Setbacks for International Cooperation?

Against the backdrop of current debates on significant funding cuts in the area of international cooperation, in public contributions IDOS researchers emphasised the importance of international cooperation for the implementation of long-term development goals.


Photo: Anna-Katharina Horndige ist Direktorin von IDOS

Anna-Katharina Horndige. ©IDOS

Prof. Anna-Katharina Hornidge attended a joint dinner with Bill Gates and other high-ranking representatives from academia and politics, engaging in a cross-ministerial and cross-party exchange on how international cooperation has led to significant successes in the field of international health, including in areas such as child mortality and the fight against HIV/AIDS. Against this background, the development achievements of the Federal Republic of Germany, one of the largest donors, should not be pushed into the background, even in a strained budgetary situation. It was repeatedly pointed out that if Germany cut its public development aid, other countries would follow suit. This is unacceptable, especially in a world which is reorganising itself in a multipolar order. At the same time, it is clear that reforms within the political field of development policy are indispensable.
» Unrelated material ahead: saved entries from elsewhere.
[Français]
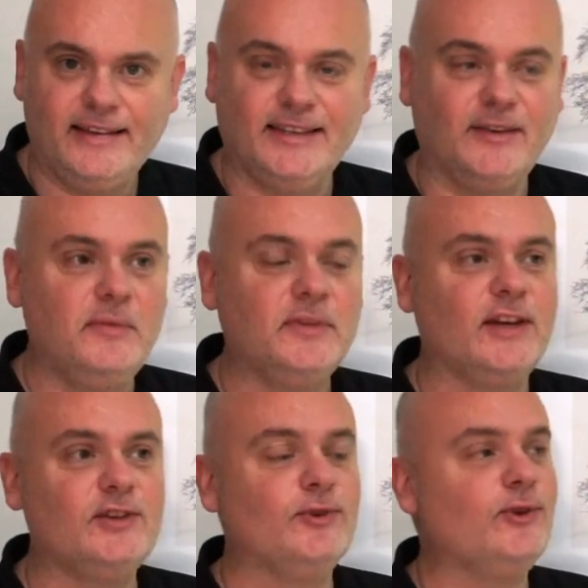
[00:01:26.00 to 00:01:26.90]
c'est quand même
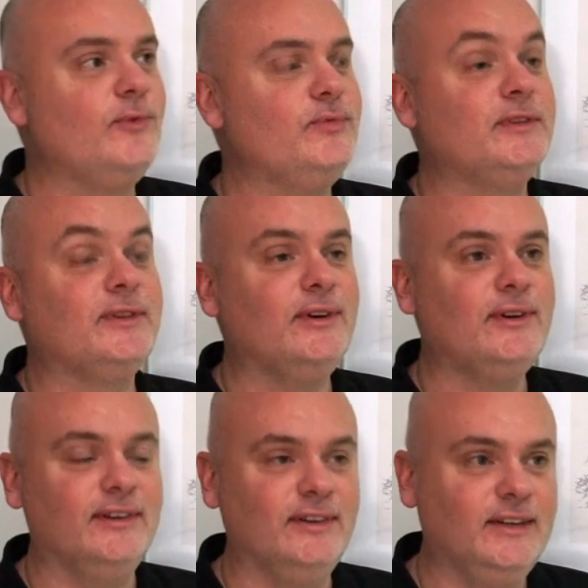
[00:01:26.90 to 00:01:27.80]
très choquant puisque
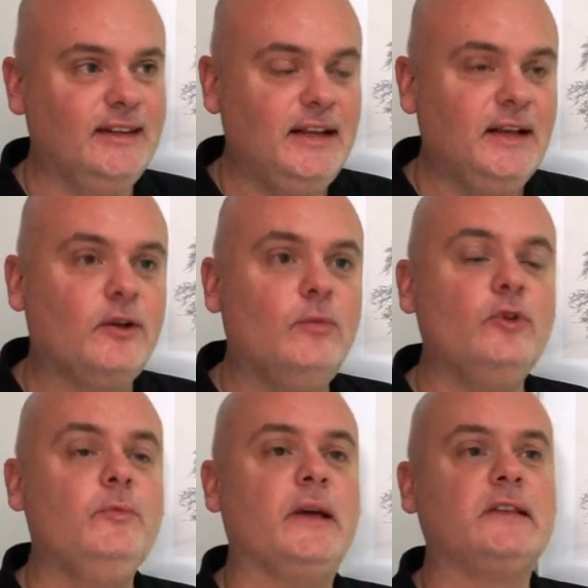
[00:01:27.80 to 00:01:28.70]
comment
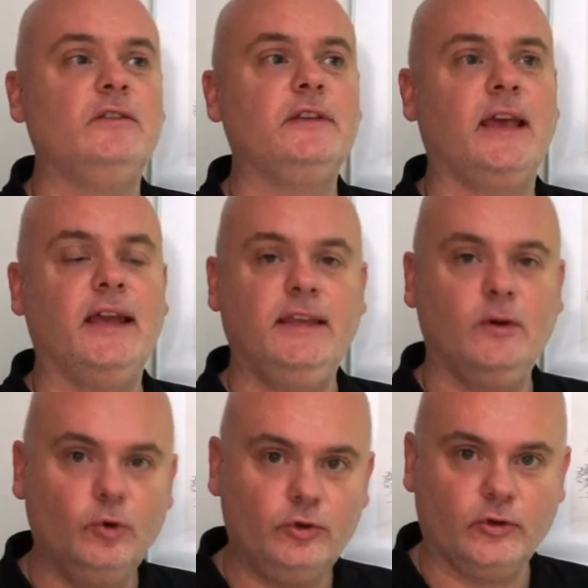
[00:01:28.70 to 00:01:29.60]
une personne qui a gagné
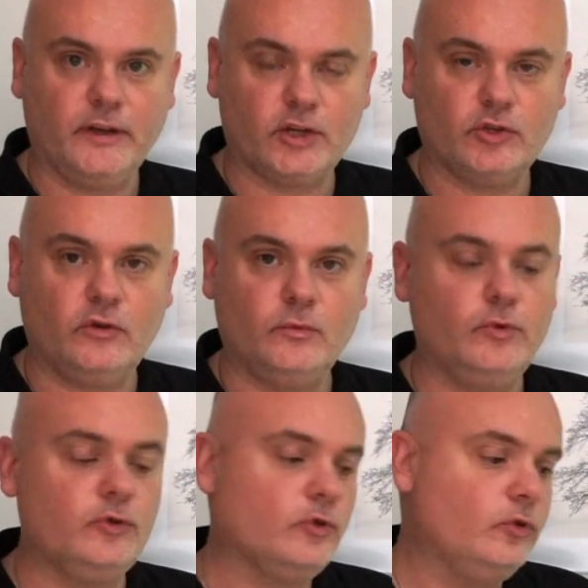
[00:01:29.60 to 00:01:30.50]
autant d'argent
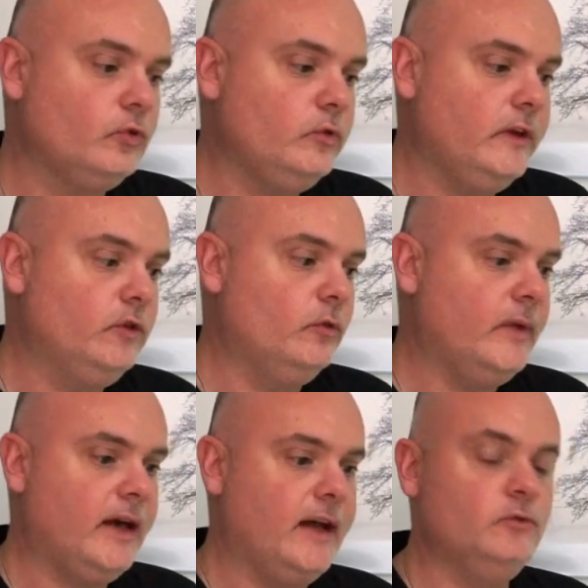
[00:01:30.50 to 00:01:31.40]
peut se retrouver
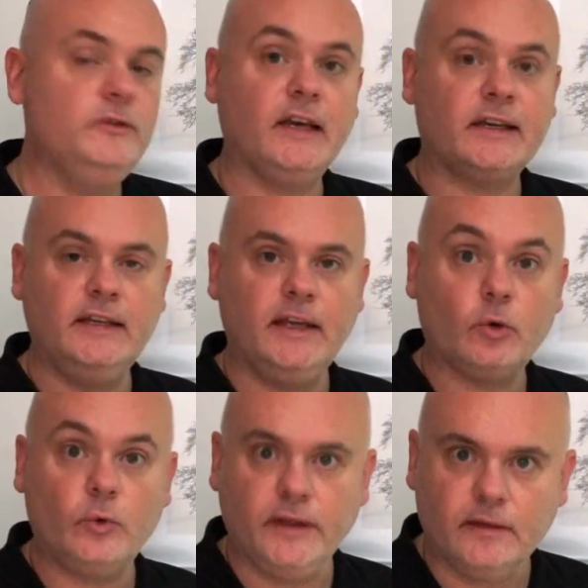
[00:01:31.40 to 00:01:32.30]
demain à nous dire qu'il est
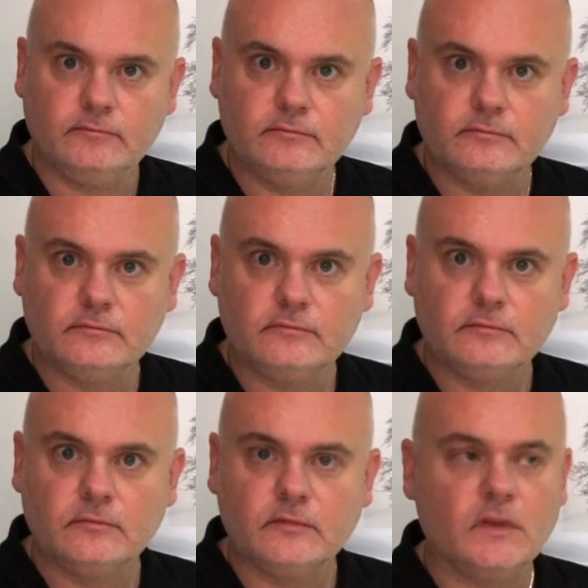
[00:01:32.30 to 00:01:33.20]
ruiné
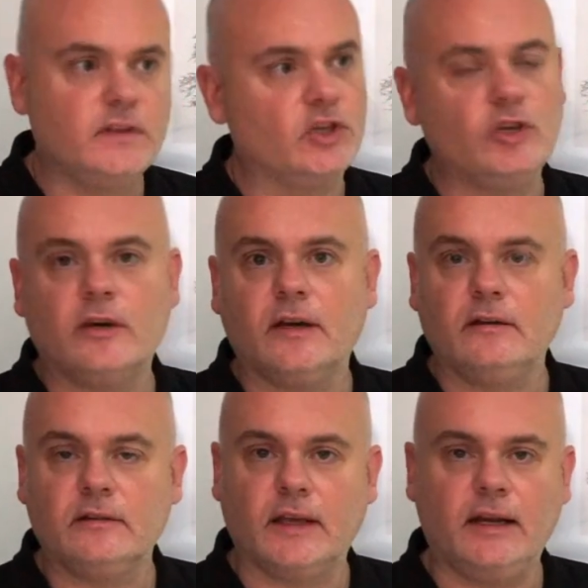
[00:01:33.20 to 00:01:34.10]
Ça choque, hein,
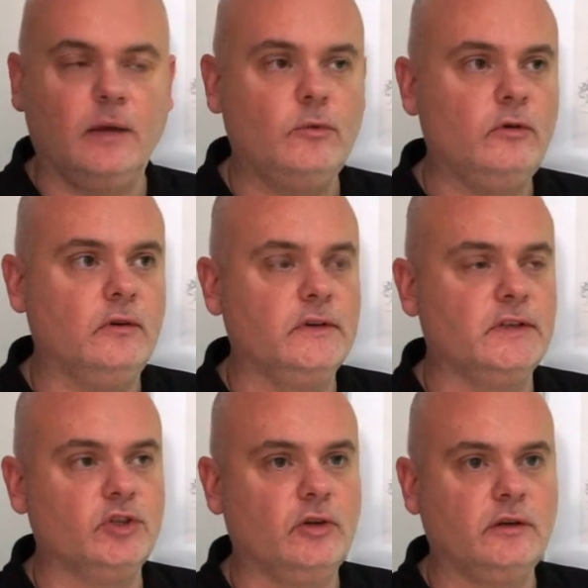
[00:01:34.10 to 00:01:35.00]
très clairement,
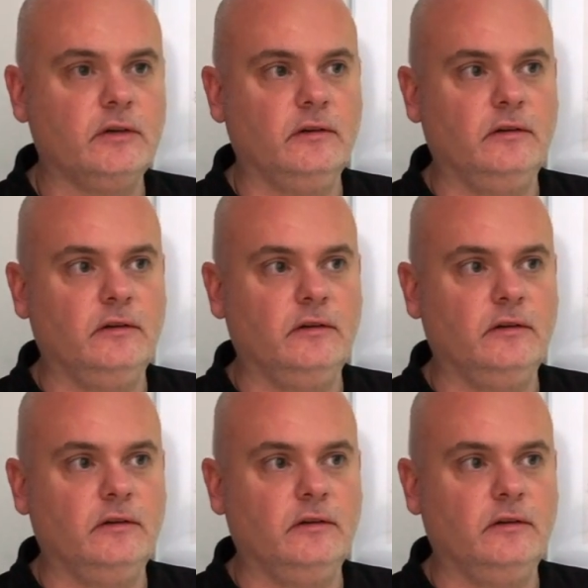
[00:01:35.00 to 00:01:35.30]
ça choque.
Based on these current debates, Anna-Katharina Hornidge contributed to the 23rd symposium of the Humboldt Forum Wirtschaft e.V. on 22 May. Following a keynote speech by Prof. Dr Jochen Kluve, KfW Development Bank and Humboldt University Berlin, Anna-Katharina Hornidge and Dr Henrick Maihack, Friedrich-Ebert-Stiftung, reflected in the subsequent panel discussion on the effectiveness of international development cooperation and the question of what changes are needed to make development cooperation not only more effective but also more inclusive. Anna-Katharina Hornidge suggested learning from the experiences of Australia, Canada and, most recently, the UK – all three countries in which foreign and development policy and the institutional landscapes that support them have been merged. With reference to a study by the Independent Commission for Aid Impact from 2023 and work of IDOS’ research programme ‘Inter- and Transnational Cooperation’, she emphasised the loss of global opinion leadership in the design of international cooperation that the UK has experienced with the merger of DFID and FCO and simultaneous significant ODA cuts. For the recently ongoing budget debates at federal level, this also means that the German government must be aware that if Germany cuts back in external policy areas and public development services, other countries will follow this negative example. This would lead to considerable further losses in terms of credibility in Germany’s and Europe’s global action, with corresponding negative effects on our rules-based international order.